- THE PROBLEM -
Exact wording is required: give all the records again, minus the pictures.

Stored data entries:

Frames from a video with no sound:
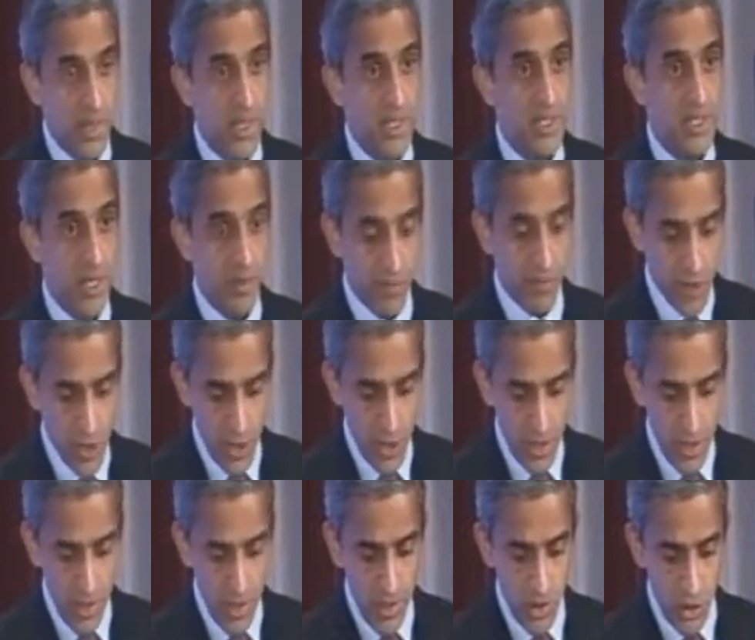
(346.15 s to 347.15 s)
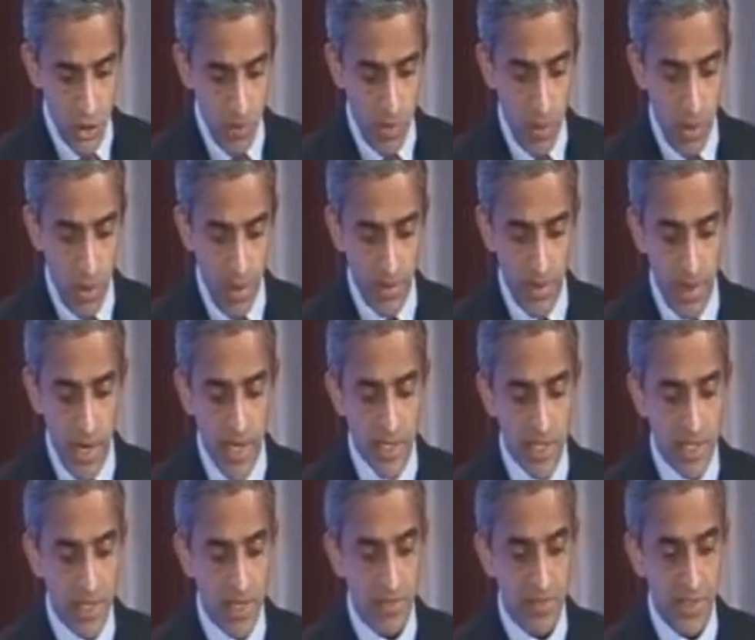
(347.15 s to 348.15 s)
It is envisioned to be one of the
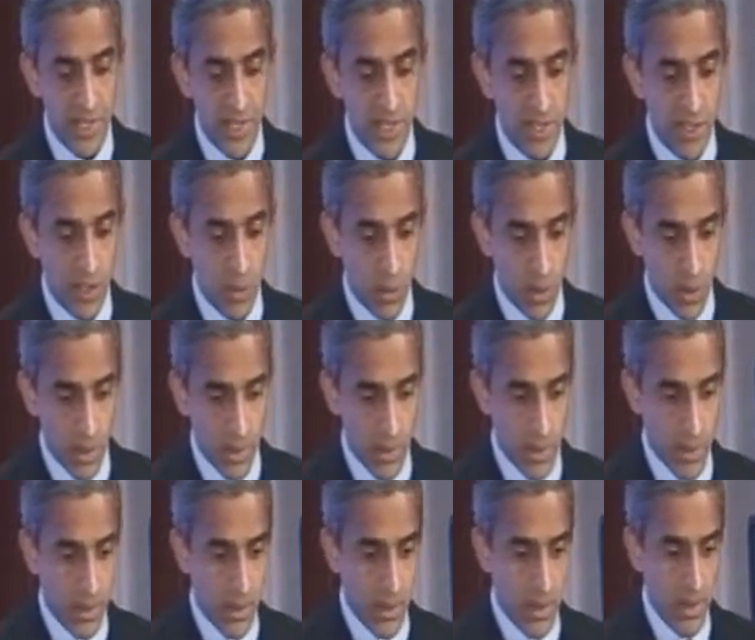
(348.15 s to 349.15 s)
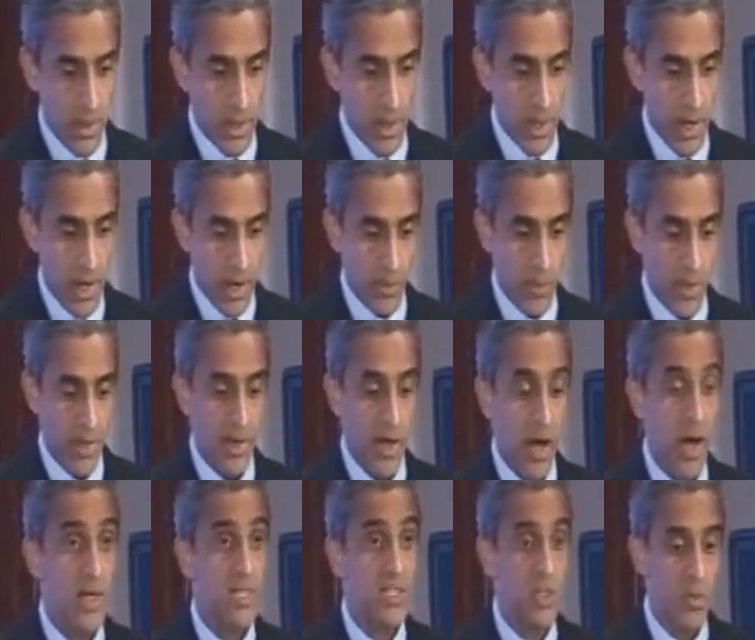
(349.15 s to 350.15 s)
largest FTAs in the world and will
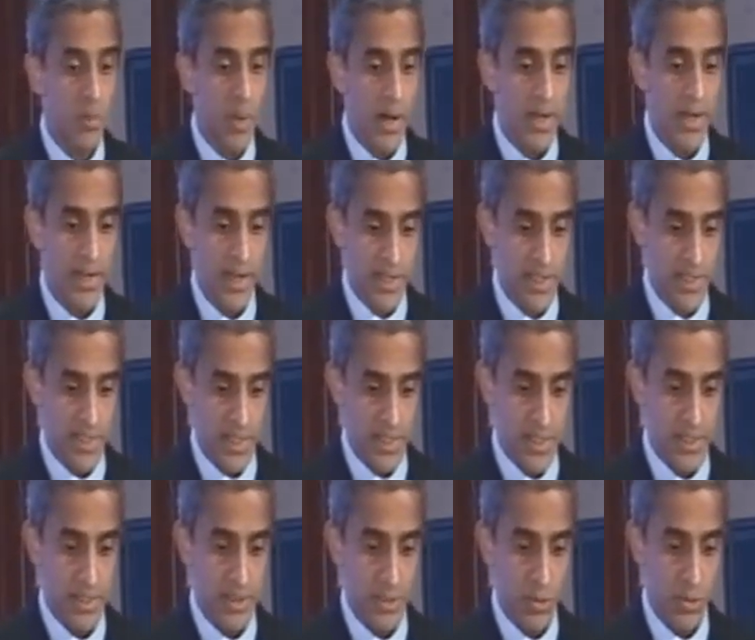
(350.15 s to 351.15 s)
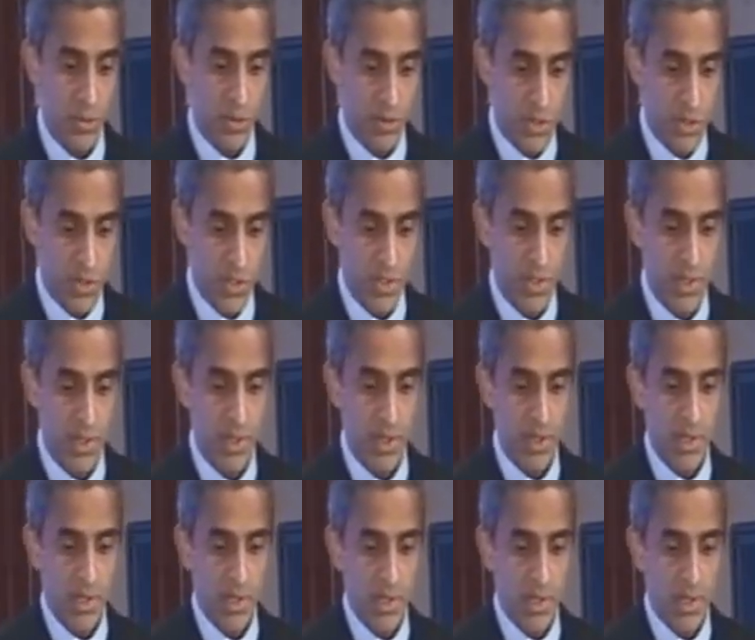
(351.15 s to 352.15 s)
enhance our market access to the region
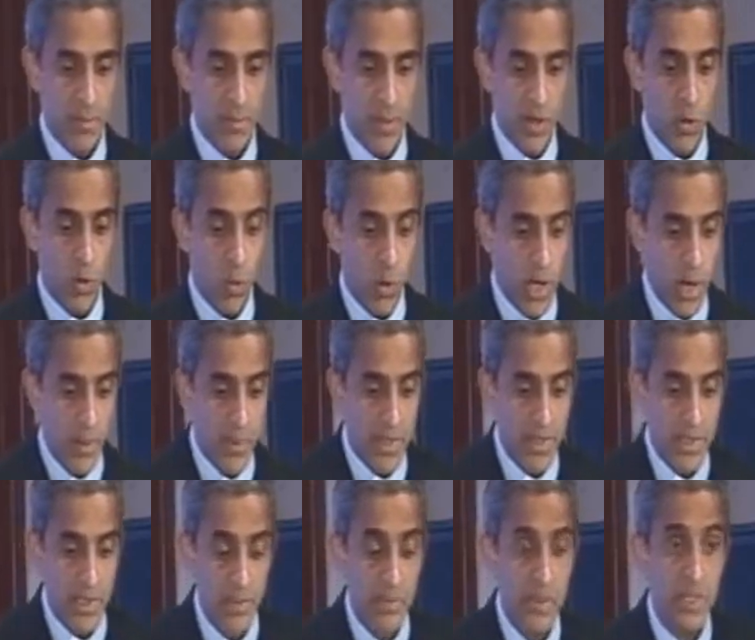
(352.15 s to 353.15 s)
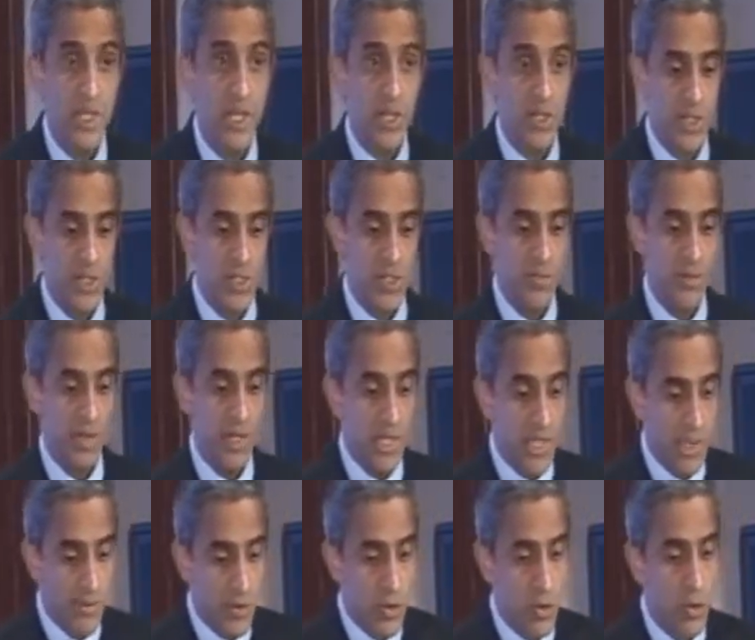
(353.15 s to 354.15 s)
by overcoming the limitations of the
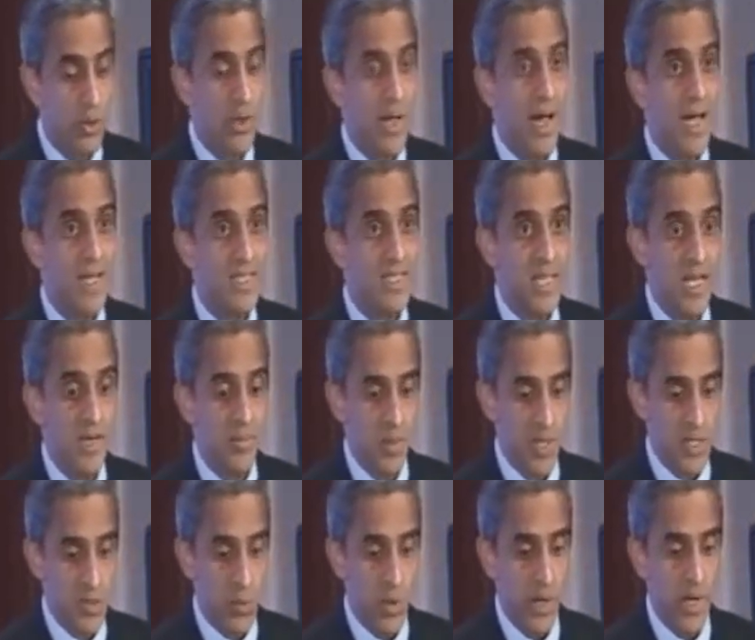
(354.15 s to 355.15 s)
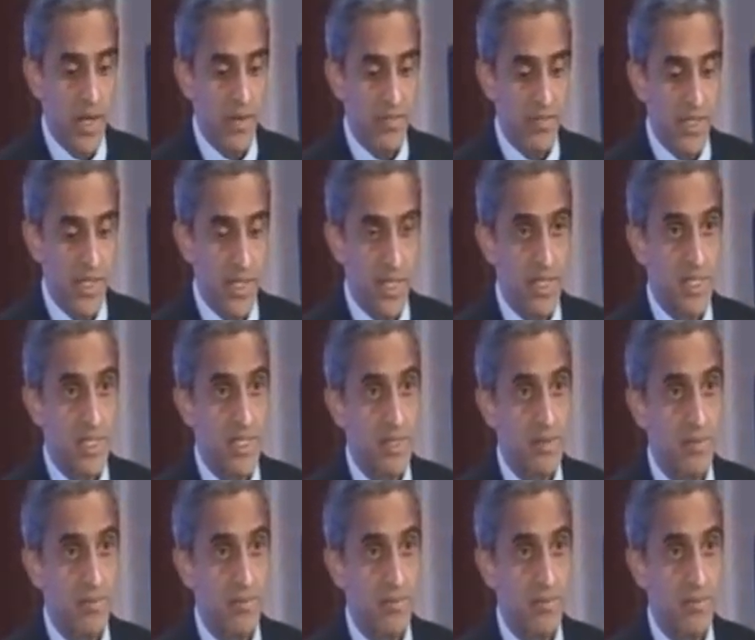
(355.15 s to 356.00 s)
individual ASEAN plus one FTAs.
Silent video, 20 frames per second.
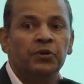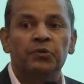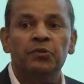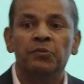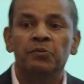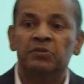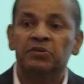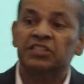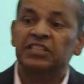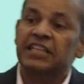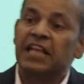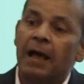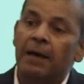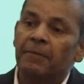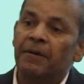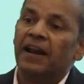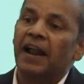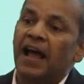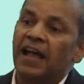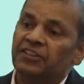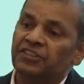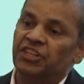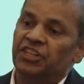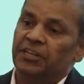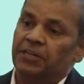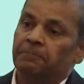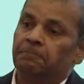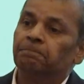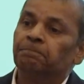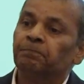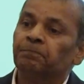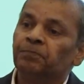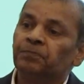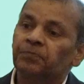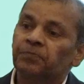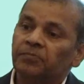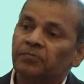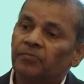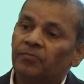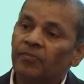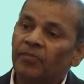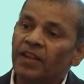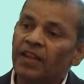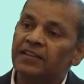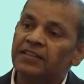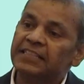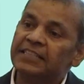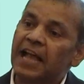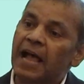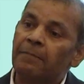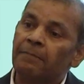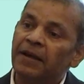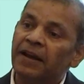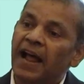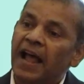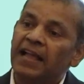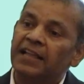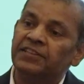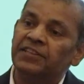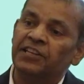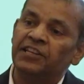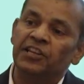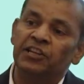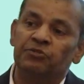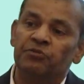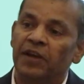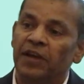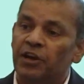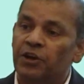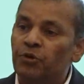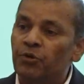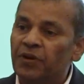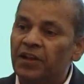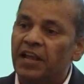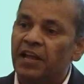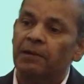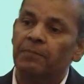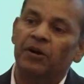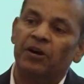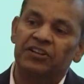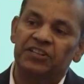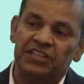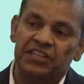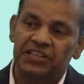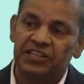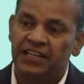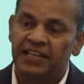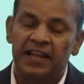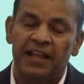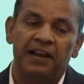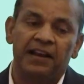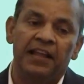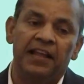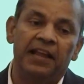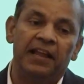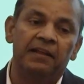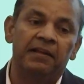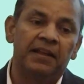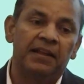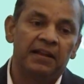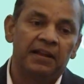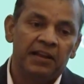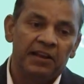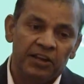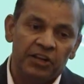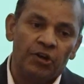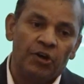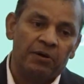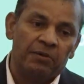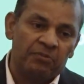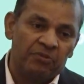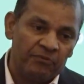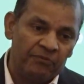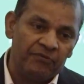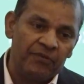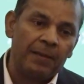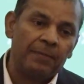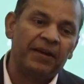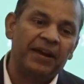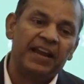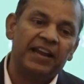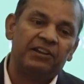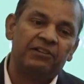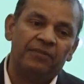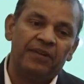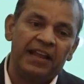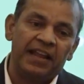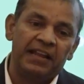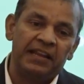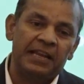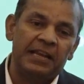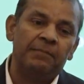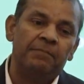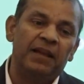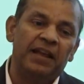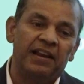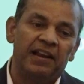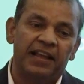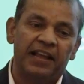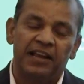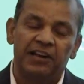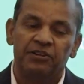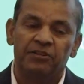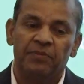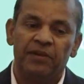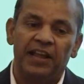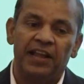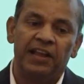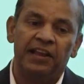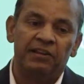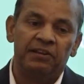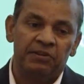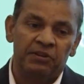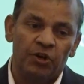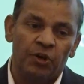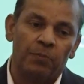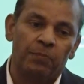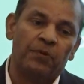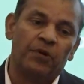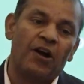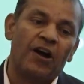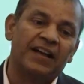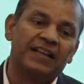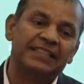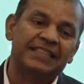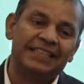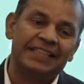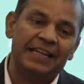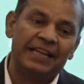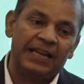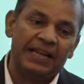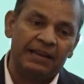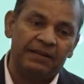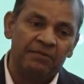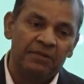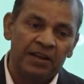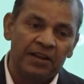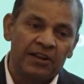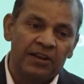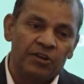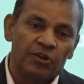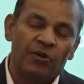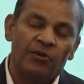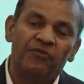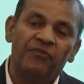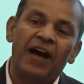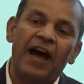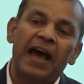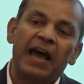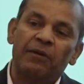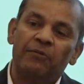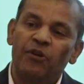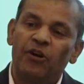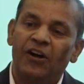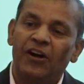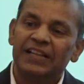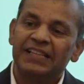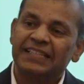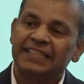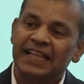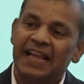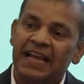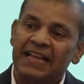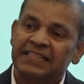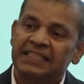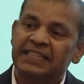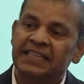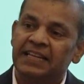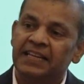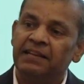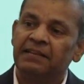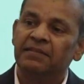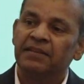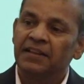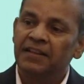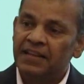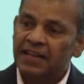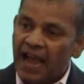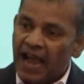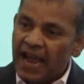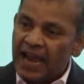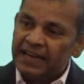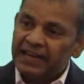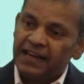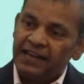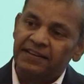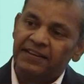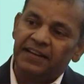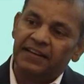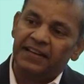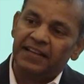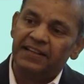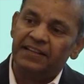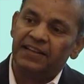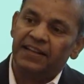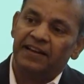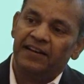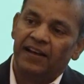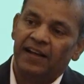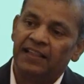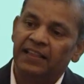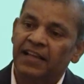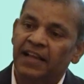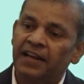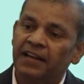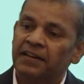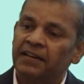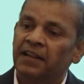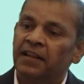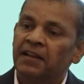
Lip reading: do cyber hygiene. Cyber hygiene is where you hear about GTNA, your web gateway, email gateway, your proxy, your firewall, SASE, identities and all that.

- ANSWER TO THIS EXERCISE -
Frames from a video with no sound:
(346.15 s to 347.15 s)
(347.15 s to 348.15 s)
It is envisioned to be one of the
(348.15 s to 349.15 s)
(349.15 s to 350.15 s)
largest FTAs in the world and will
(350.15 s to 351.15 s)
(351.15 s to 352.15 s)
enhance our market access to the region
(352.15 s to 353.15 s)
(353.15 s to 354.15 s)
by overcoming the limitations of the
(354.15 s to 355.15 s)
(355.15 s to 356.00 s)
individual ASEAN plus one FTAs.
Silent video, 20 frames per second.
Lip reading: do cyber hygiene. Cyber hygiene is where you hear about GTNA, your web gateway, email gateway, your proxy, your firewall, SASE, identities and all that.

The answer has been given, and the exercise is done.